■ **WORK REQUEST**
If pictures are present, leave them out, and copy the data word for word.

■ **MATERIAL FOR THE TASK**
○ ○ ○ ○ ○
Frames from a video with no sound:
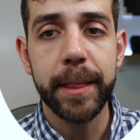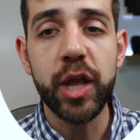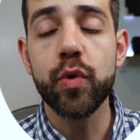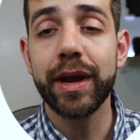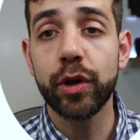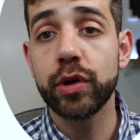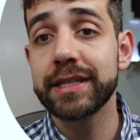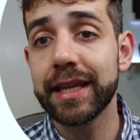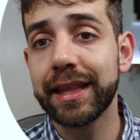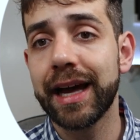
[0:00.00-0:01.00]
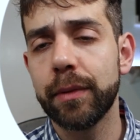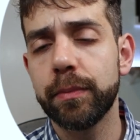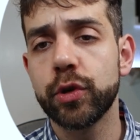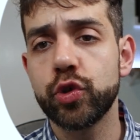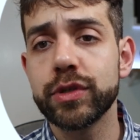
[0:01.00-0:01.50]
you cannot set
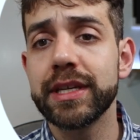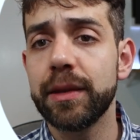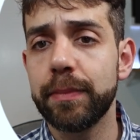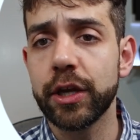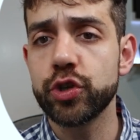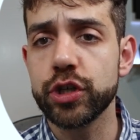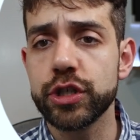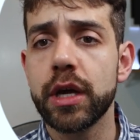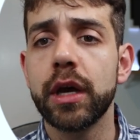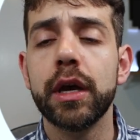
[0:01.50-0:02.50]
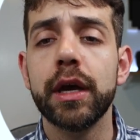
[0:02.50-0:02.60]
up to see the pictures.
○ ○ ○ ○ ○
■ **WRITTEN ANSWER**
Frames from a video with no sound:
[0:00.00-0:01.00]
[0:01.00-0:01.50]
you cannot set
[0:01.50-0:02.50]
[0:02.50-0:02.60]
up to see the pictures.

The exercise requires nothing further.